::: Input

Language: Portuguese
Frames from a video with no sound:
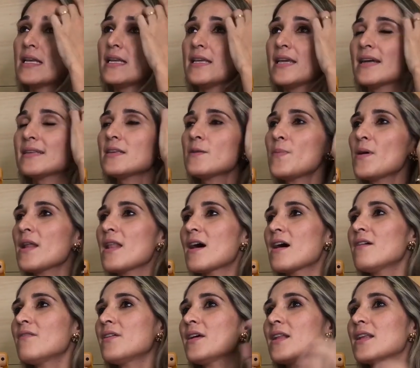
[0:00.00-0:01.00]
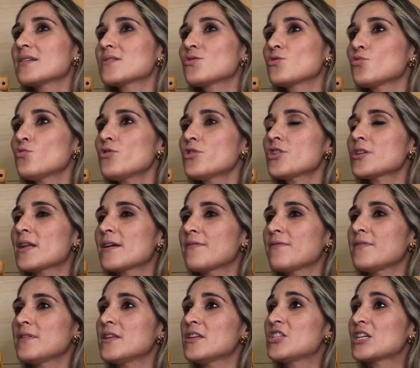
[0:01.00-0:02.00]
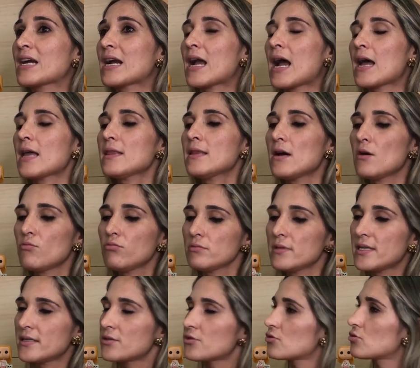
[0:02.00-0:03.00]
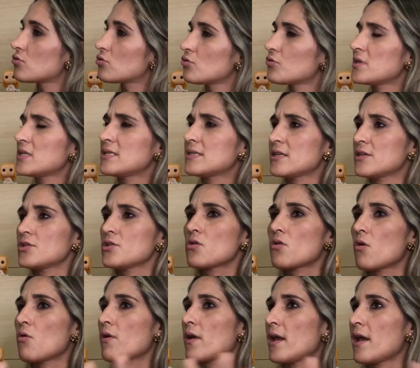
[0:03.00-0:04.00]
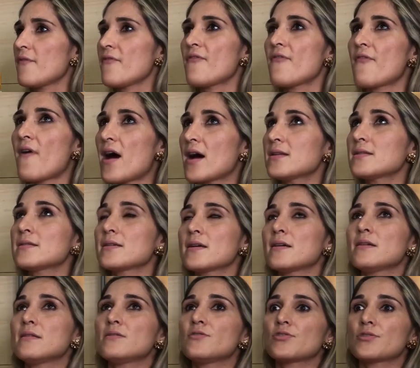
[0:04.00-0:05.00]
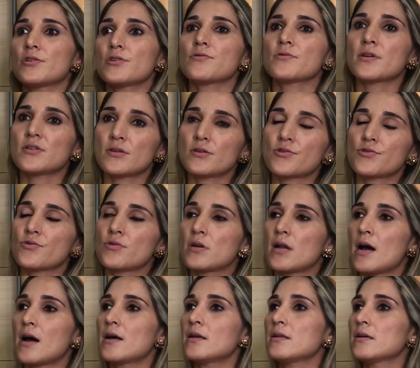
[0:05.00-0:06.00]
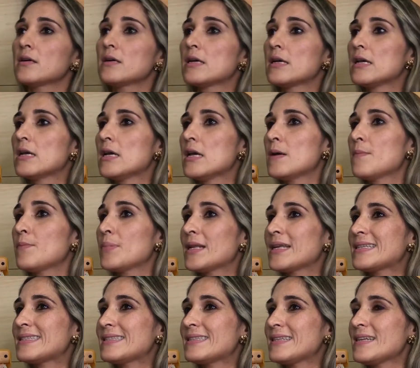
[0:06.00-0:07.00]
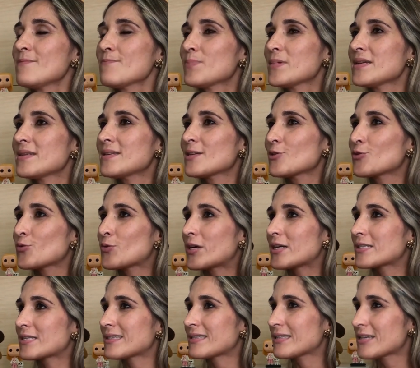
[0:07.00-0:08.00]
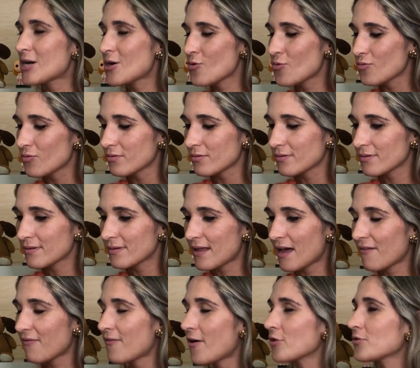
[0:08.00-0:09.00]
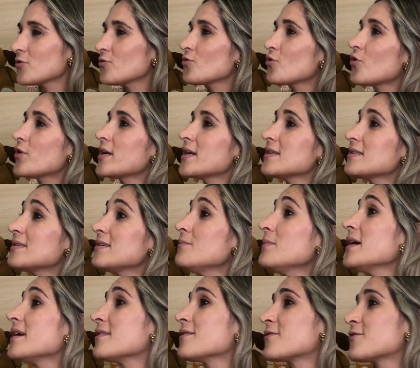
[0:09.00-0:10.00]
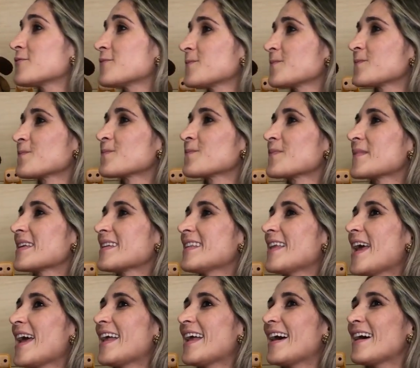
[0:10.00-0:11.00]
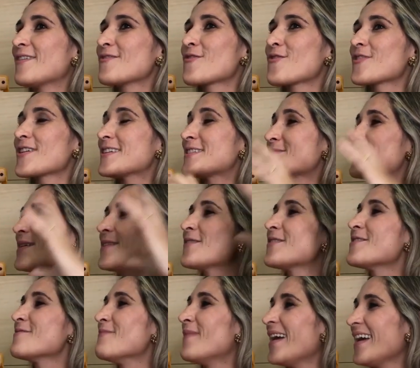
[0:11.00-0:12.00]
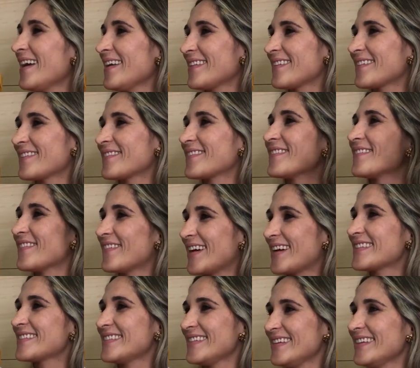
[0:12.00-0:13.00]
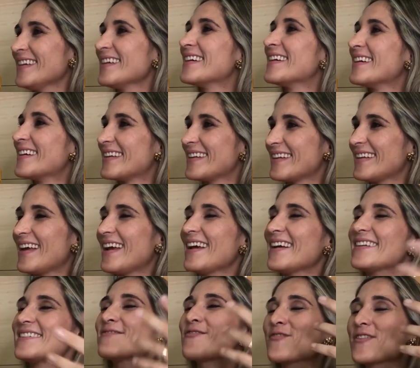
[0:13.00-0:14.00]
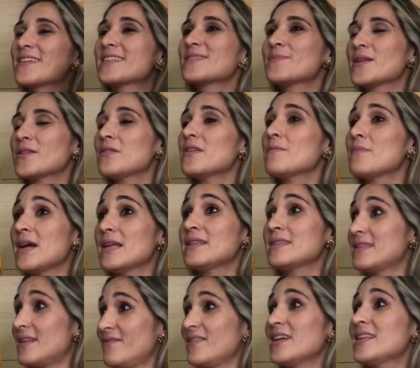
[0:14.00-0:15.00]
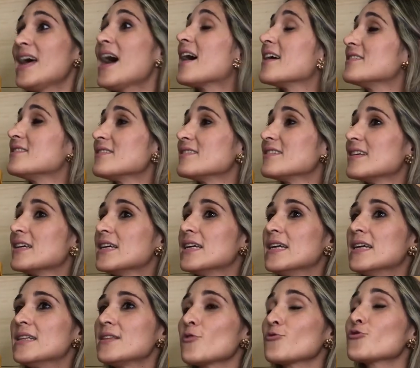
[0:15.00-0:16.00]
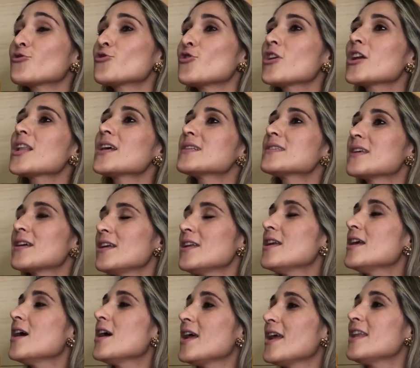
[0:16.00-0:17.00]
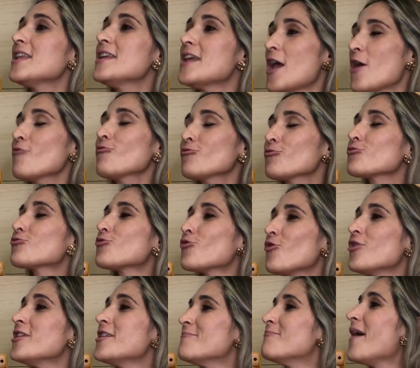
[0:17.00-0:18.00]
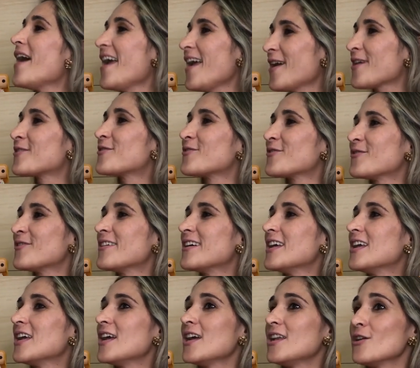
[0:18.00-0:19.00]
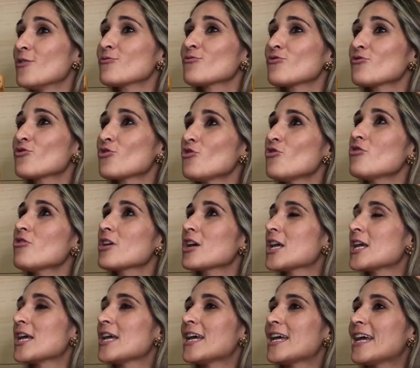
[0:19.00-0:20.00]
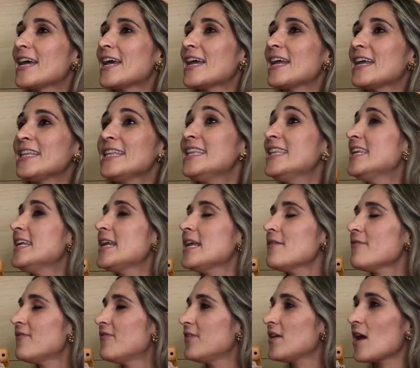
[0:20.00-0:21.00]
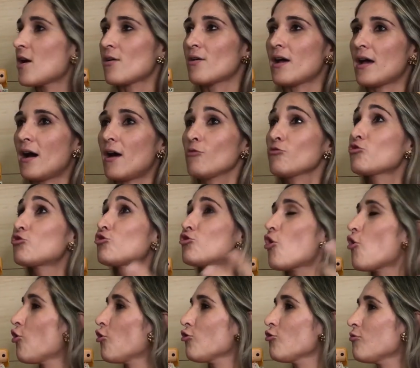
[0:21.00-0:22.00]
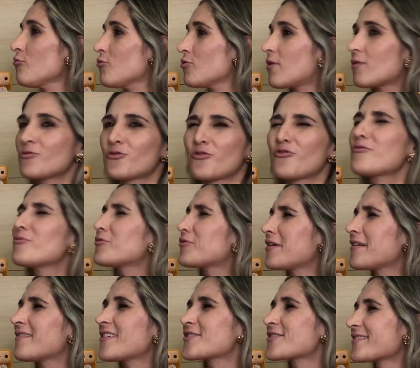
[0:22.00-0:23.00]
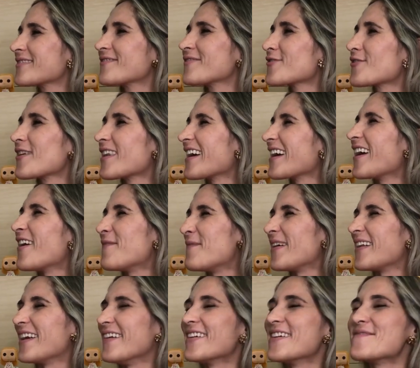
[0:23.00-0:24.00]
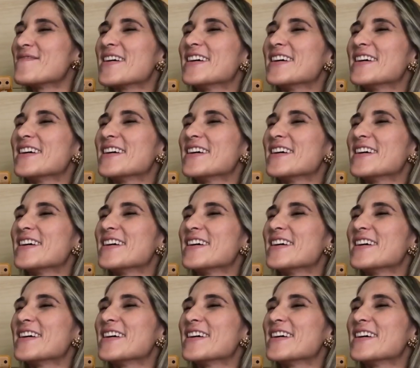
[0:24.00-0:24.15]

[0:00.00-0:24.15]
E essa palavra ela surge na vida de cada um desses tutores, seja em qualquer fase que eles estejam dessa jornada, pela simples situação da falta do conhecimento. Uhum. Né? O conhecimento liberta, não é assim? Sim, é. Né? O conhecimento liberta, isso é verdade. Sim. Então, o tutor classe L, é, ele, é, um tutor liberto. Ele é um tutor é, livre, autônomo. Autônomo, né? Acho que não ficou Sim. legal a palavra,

::::::

### Work task
Excluding every picture, set down the listing exactly.

### Answer box
Language: Portuguese
Frames from a video with no sound:
[0:00.00-0:01.00]
[0:01.00-0:02.00]
[0:02.00-0:03.00]
[0:03.00-0:04.00]
[0:04.00-0:05.00]
[0:05.00-0:06.00]
[0:06.00-0:07.00]
[0:07.00-0:08.00]
[0:08.00-0:09.00]
[0:09.00-0:10.00]
[0:10.00-0:11.00]
[0:11.00-0:12.00]
[0:12.00-0:13.00]
[0:13.00-0:14.00]
[0:14.00-0:15.00]
[0:15.00-0:16.00]
[0:16.00-0:17.00]
[0:17.00-0:18.00]
[0:18.00-0:19.00]
[0:19.00-0:20.00]
[0:20.00-0:21.00]
[0:21.00-0:22.00]
[0:22.00-0:23.00]
[0:23.00-0:24.00]
[0:24.00-0:24.15]

[0:00.00-0:24.15]
E essa palavra ela surge na vida de cada um desses tutores, seja em qualquer fase que eles estejam dessa jornada, pela simples situação da falta do conhecimento. Uhum. Né? O conhecimento liberta, não é assim? Sim, é. Né? O conhecimento liberta, isso é verdade. Sim. Então, o tutor classe L, é, ele, é, um tutor liberto. Ele é um tutor é, livre, autônomo. Autônomo, né? Acho que não ficou Sim. legal a palavra,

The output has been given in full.